Leave out the pictures and restate the rest of the data exactly.

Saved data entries
════════════════════
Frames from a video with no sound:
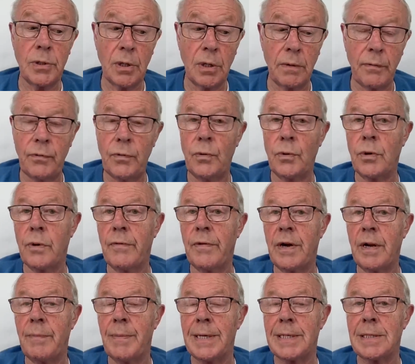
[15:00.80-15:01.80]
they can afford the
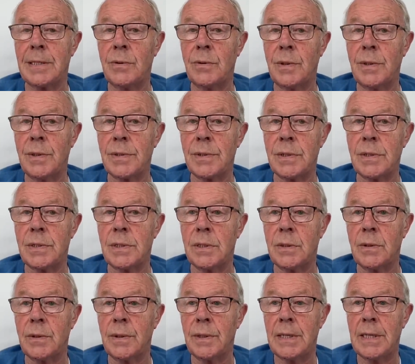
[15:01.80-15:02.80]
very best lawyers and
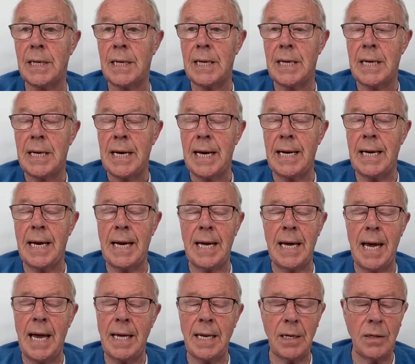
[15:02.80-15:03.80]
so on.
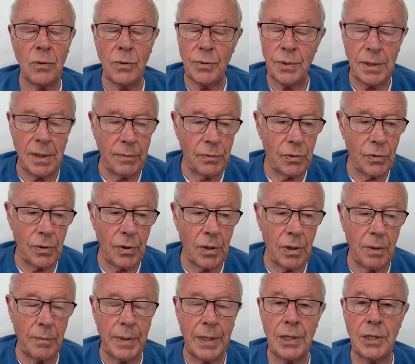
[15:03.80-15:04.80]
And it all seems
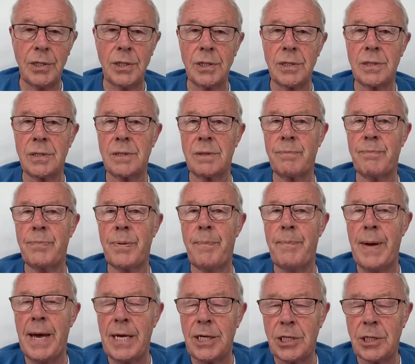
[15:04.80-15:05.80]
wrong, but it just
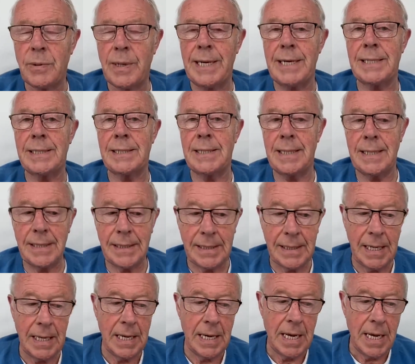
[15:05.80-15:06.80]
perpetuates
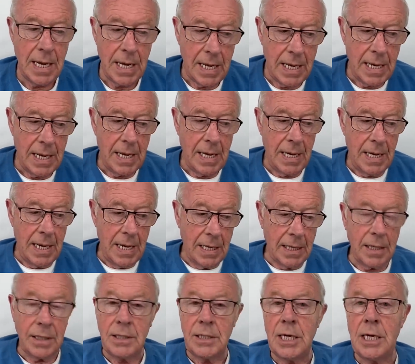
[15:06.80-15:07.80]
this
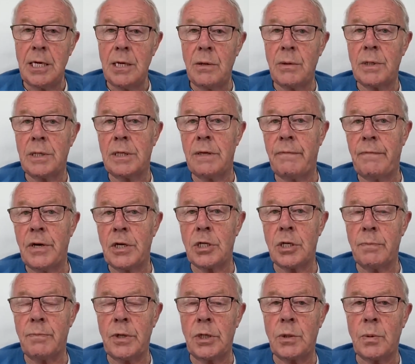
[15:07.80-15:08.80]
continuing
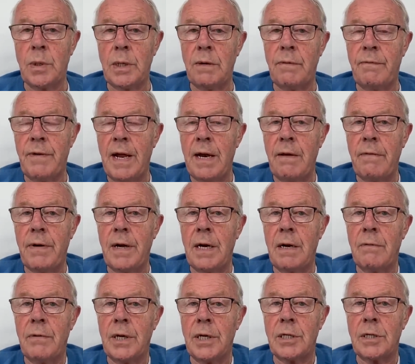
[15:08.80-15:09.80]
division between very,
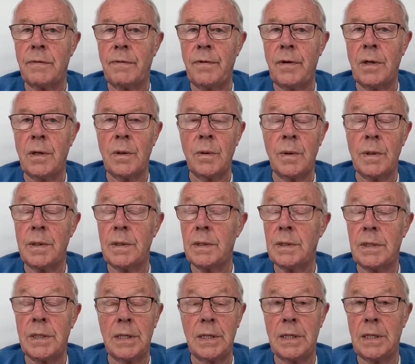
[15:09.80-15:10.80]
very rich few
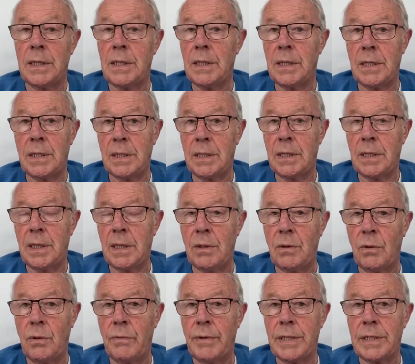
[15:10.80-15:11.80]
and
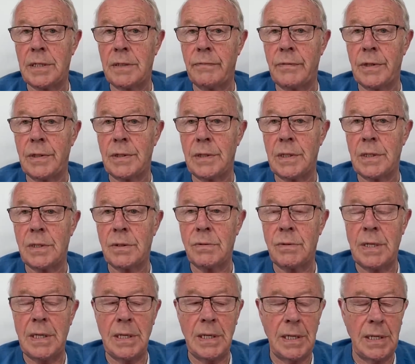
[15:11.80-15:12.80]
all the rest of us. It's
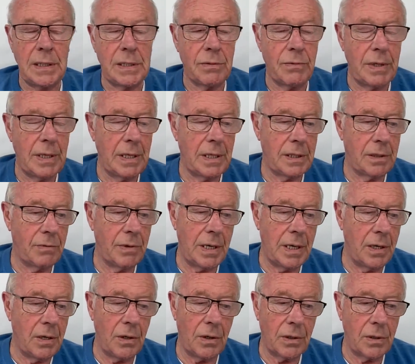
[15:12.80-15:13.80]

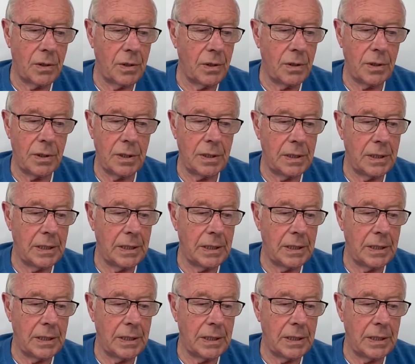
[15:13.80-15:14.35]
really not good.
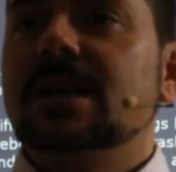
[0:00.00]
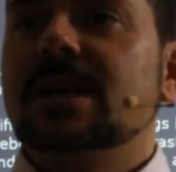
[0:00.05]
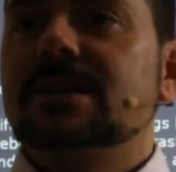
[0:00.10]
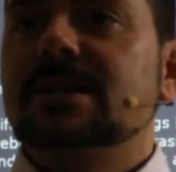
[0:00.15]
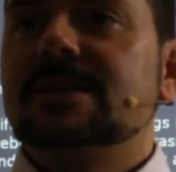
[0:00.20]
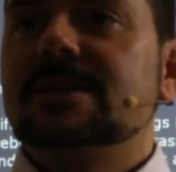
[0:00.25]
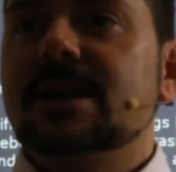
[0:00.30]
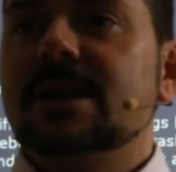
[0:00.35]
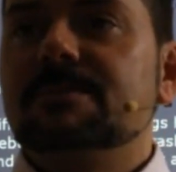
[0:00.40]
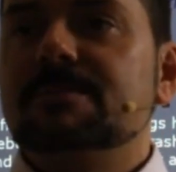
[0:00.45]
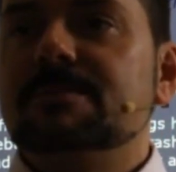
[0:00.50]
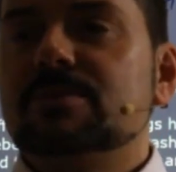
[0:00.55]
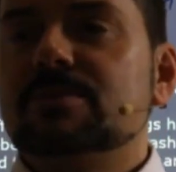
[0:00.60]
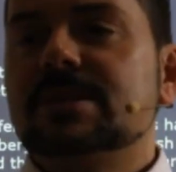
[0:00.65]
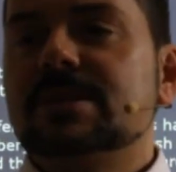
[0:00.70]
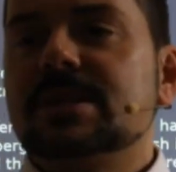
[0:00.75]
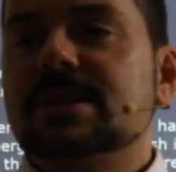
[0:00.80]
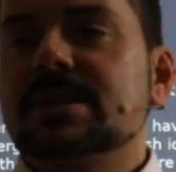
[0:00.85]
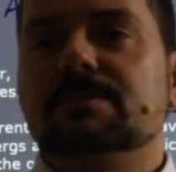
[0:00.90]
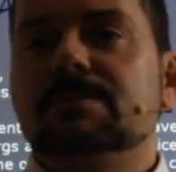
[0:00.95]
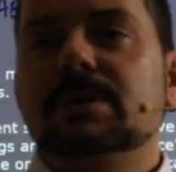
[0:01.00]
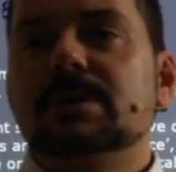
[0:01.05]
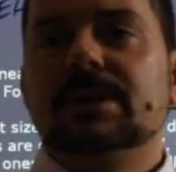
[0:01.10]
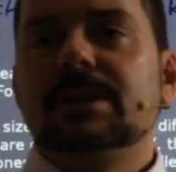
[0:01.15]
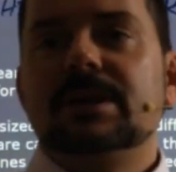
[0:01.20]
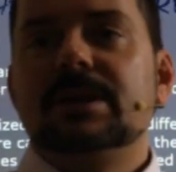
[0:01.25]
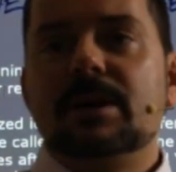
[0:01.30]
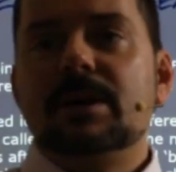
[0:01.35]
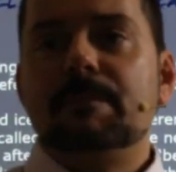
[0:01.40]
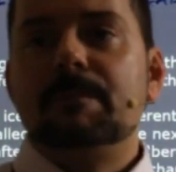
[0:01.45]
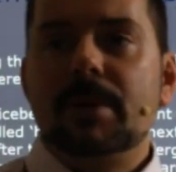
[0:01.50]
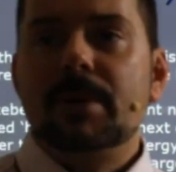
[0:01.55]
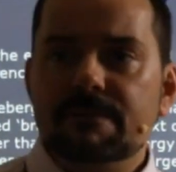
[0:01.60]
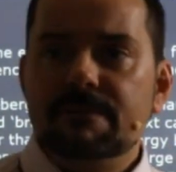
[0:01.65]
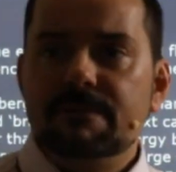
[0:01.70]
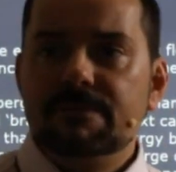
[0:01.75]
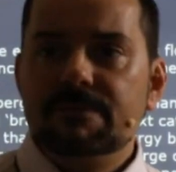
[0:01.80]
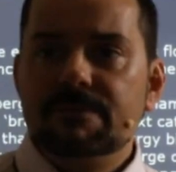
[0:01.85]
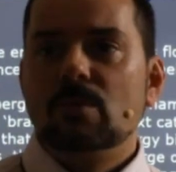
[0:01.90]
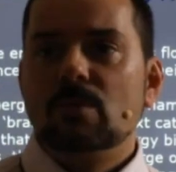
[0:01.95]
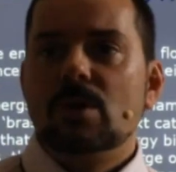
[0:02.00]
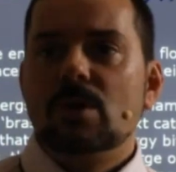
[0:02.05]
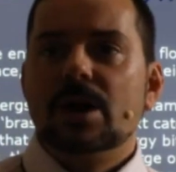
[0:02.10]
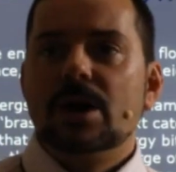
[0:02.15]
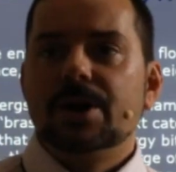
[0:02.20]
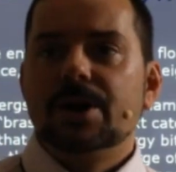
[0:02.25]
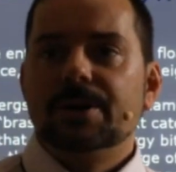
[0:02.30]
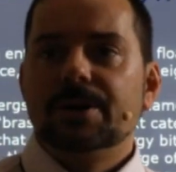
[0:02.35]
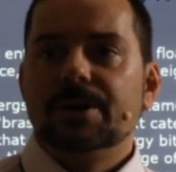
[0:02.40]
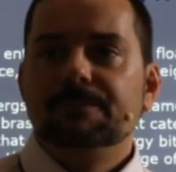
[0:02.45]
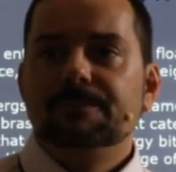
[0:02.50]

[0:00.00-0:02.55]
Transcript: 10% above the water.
════════════════════
■ **Written answer**:
Frames from a video with no sound:
[15:00.80-15:01.80]
they can afford the
[15:01.80-15:02.80]
very best lawyers and
[15:02.80-15:03.80]
so on.
[15:03.80-15:04.80]
And it all seems
[15:04.80-15:05.80]
wrong, but it just
[15:05.80-15:06.80]
perpetuates
[15:06.80-15:07.80]
this
[15:07.80-15:08.80]
continuing
[15:08.80-15:09.80]
division between very,
[15:09.80-15:10.80]
very rich few
[15:10.80-15:11.80]
and
[15:11.80-15:12.80]
all the rest of us. It's
[15:12.80-15:13.80]

[15:13.80-15:14.35]
really not good.
[0:00.00]
[0:00.05]
[0:00.10]
[0:00.15]
[0:00.20]
[0:00.25]
[0:00.30]
[0:00.35]
[0:00.40]
[0:00.45]
[0:00.50]
[0:00.55]
[0:00.60]
[0:00.65]
[0:00.70]
[0:00.75]
[0:00.80]
[0:00.85]
[0:00.90]
[0:00.95]
[0:01.00]
[0:01.05]
[0:01.10]
[0:01.15]
[0:01.20]
[0:01.25]
[0:01.30]
[0:01.35]
[0:01.40]
[0:01.45]
[0:01.50]
[0:01.55]
[0:01.60]
[0:01.65]
[0:01.70]
[0:01.75]
[0:01.80]
[0:01.85]
[0:01.90]
[0:01.95]
[0:02.00]
[0:02.05]
[0:02.10]
[0:02.15]
[0:02.20]
[0:02.25]
[0:02.30]
[0:02.35]
[0:02.40]
[0:02.45]
[0:02.50]

[0:00.00-0:02.55]
Transcript: 10% above the water.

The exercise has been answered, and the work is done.